Ethique, une problématique européenne : Rapport du Sénat

 Le Sénat vient de rendre un rapport sur la problématique de l'éthique.
http://www.senat.fr/rap/r13-067/r13-067.html


"L'éthique est une démarche critique et interrogative qui puise ses racines dans la philosophie. Elle consiste en un questionnement de nos actions et de nos décisions.
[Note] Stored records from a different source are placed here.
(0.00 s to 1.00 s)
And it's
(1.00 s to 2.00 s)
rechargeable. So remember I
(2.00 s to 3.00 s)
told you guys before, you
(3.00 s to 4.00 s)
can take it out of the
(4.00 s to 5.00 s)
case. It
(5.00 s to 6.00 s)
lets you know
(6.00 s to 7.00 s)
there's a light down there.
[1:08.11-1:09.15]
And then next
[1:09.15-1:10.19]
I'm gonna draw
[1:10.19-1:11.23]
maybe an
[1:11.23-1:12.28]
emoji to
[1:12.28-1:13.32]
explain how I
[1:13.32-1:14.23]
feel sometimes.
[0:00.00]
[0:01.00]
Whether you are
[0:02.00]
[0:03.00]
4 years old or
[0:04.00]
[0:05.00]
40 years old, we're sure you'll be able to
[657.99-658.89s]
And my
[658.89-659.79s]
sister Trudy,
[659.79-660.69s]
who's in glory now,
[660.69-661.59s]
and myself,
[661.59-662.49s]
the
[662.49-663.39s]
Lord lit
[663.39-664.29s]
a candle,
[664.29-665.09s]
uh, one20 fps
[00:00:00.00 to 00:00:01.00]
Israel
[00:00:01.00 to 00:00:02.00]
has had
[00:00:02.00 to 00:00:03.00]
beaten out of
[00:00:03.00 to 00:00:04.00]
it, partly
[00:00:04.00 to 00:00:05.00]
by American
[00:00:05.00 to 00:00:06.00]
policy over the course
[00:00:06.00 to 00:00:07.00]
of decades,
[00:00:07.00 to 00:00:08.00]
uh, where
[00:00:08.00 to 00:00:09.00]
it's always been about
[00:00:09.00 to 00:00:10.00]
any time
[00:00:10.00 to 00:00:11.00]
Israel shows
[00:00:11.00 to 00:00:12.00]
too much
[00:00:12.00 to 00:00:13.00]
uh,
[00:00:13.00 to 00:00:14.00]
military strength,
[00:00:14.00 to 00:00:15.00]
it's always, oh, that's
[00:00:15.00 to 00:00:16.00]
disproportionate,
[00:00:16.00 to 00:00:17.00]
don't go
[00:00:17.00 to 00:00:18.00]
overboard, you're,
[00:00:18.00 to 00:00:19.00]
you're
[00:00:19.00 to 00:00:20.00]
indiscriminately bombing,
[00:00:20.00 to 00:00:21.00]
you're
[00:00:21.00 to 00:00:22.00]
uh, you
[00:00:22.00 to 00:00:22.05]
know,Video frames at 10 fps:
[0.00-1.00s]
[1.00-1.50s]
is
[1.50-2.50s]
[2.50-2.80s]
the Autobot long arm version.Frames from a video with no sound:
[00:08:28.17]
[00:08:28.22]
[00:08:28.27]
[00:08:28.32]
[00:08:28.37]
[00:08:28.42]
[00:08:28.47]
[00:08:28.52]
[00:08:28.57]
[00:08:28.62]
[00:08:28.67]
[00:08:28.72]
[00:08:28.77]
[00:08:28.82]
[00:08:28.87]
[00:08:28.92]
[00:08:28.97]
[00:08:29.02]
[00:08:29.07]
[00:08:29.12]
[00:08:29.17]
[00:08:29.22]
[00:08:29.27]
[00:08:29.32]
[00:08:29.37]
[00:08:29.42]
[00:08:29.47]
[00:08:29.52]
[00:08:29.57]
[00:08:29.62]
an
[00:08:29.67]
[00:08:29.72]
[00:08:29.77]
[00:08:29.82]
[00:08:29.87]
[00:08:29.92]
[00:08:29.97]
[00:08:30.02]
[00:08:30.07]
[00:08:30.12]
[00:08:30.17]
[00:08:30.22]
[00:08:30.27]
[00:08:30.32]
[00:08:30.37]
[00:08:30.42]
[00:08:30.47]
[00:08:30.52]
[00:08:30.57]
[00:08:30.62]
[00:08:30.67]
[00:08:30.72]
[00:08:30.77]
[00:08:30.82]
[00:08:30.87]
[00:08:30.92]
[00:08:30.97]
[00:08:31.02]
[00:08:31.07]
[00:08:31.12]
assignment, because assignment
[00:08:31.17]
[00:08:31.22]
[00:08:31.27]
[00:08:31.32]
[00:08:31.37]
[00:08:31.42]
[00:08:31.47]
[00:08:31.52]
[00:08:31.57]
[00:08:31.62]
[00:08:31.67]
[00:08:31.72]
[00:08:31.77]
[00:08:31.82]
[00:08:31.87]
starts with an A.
Ce faisant, elle vise à déterminer les fondements du « bien agir ».
Les sujets qui suscitent un questionnement éthique sont nombreux au sein de nos sociétés contemporaines. Or, le recours à la réflexion éthique permet de dépasser une logique d'action purement technique en aidant à définir le sens de ce que nous - individu et société - voulons faire. Elle contribue ainsi à éclairer la décision, particulièrement lorsque les actions humaines suscitent un conflit de valeurs.
L'Union européenne et le Conseil de l'Europe sont fondés sur des valeurs issues d'un héritage historique commun : le respect des droits de l'Homme, le respect de la dignité humaine, la liberté, la démocratie, l'égalité, l'État de droit. C'est à travers ces valeurs que ces deux ensembles institutionnels affirment leur dimension éthique.
Face à une demande sociale croissante en matière d'éthique, le présent rapport tente de répondre à la question de savoir si le projet européen, en s'appuyant sur ses valeurs, peut être le lieu et l'instrument d'un « mieux-disant » éthique."